- [DATA TO PROCESS]:
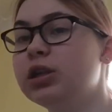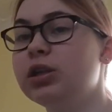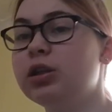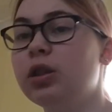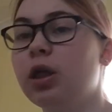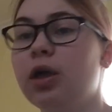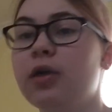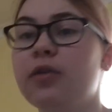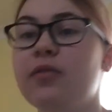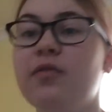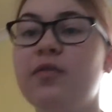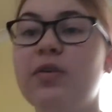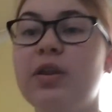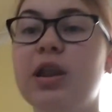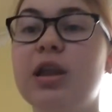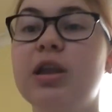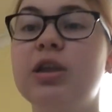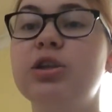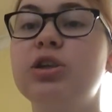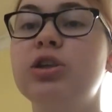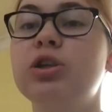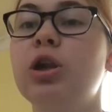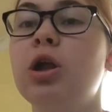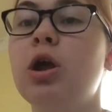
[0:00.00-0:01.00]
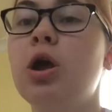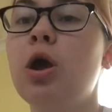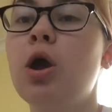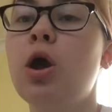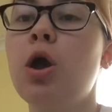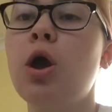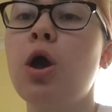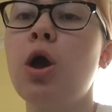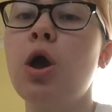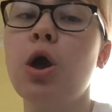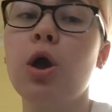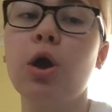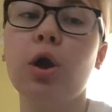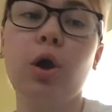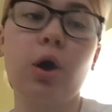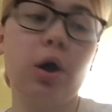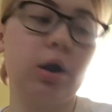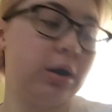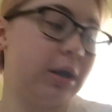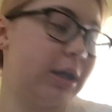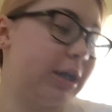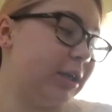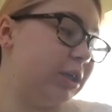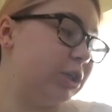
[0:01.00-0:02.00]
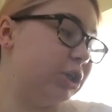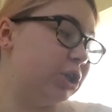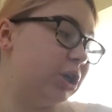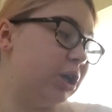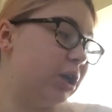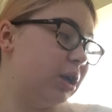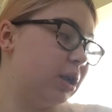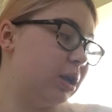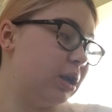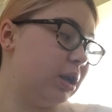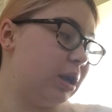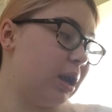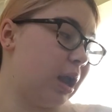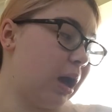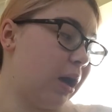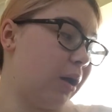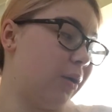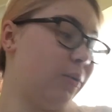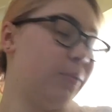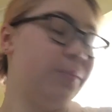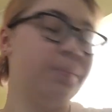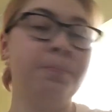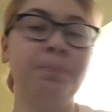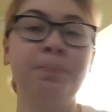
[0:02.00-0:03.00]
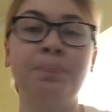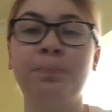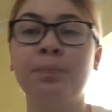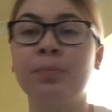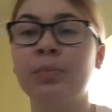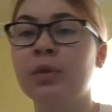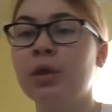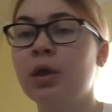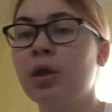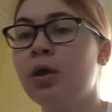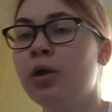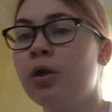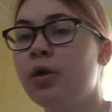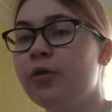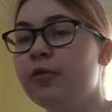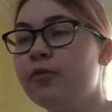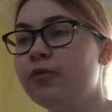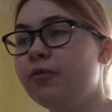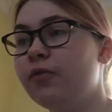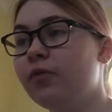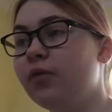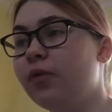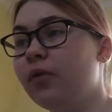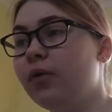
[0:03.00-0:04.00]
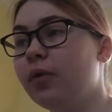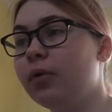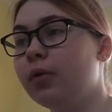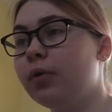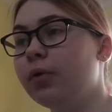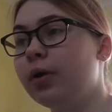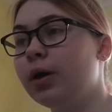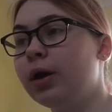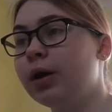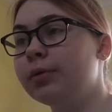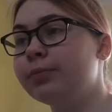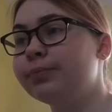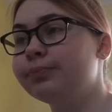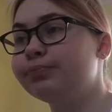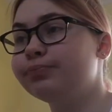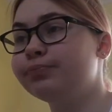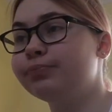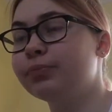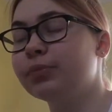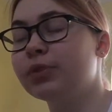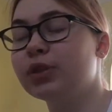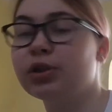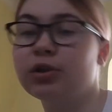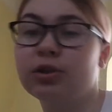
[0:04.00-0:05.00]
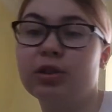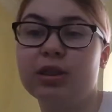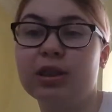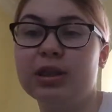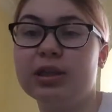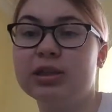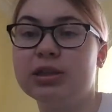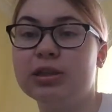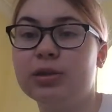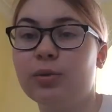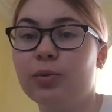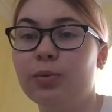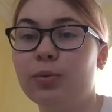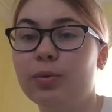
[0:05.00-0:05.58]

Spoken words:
like finished college now for good this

- [GOAL OF THE EXERCISE]:
The entries are to be restated word for word, and no picture should appear in the copy.

- [OUTPUT OF THE EXERCISE]:
[0:00.00-0:01.00]
[0:01.00-0:02.00]
[0:02.00-0:03.00]
[0:03.00-0:04.00]
[0:04.00-0:05.00]
[0:05.00-0:05.58]

Spoken words:
like finished college now for good this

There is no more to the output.